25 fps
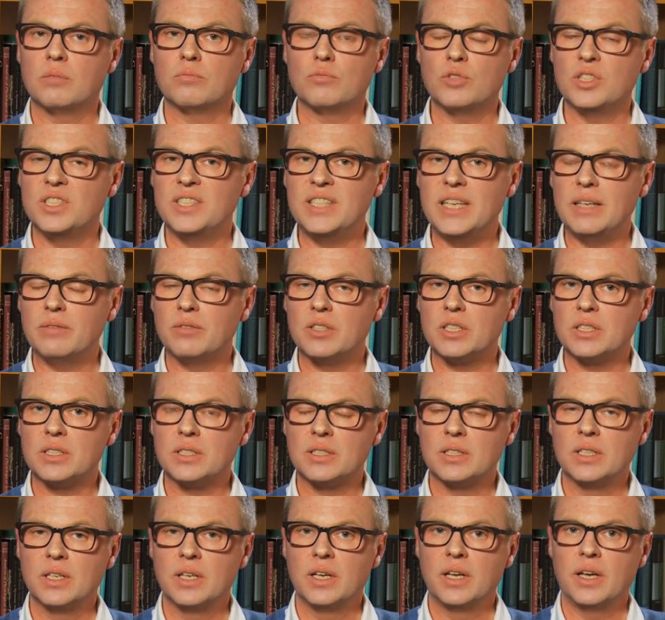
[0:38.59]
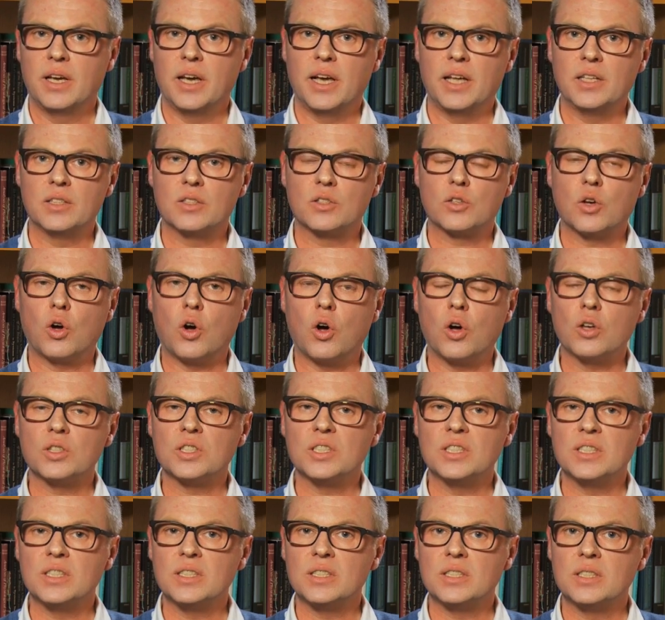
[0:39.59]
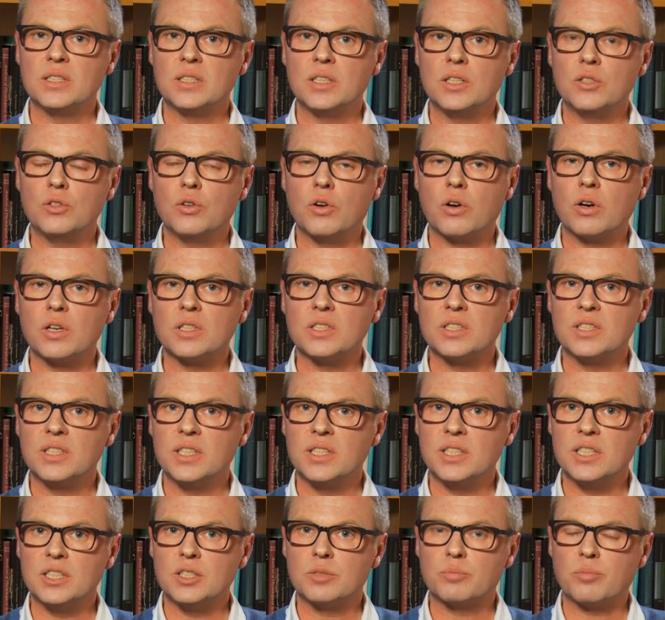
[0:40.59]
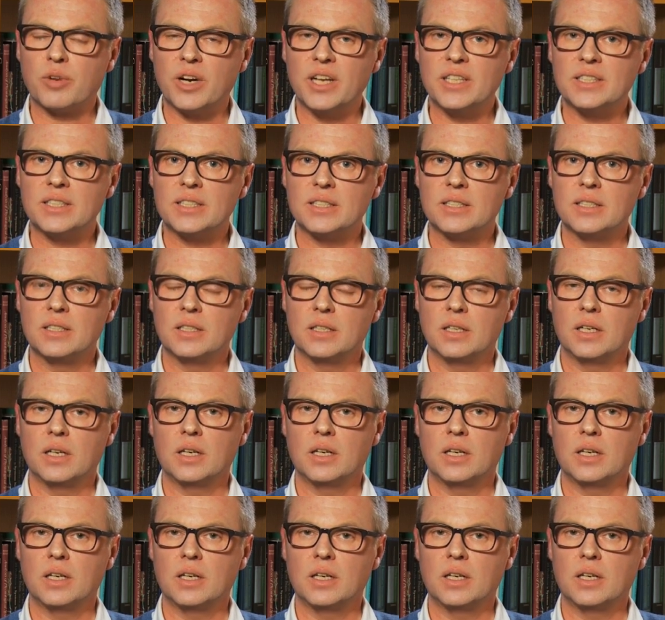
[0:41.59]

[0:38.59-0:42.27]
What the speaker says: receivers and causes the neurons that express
- - - - - - -
**What the exercise asks:**
A verbatim copy of the entries, stripped of pictures, should be produced.

**Response to this exercise:**
25 fps
[0:38.59]
[0:39.59]
[0:40.59]
[0:41.59]

[0:38.59-0:42.27]
What the speaker says: receivers and causes the neurons that express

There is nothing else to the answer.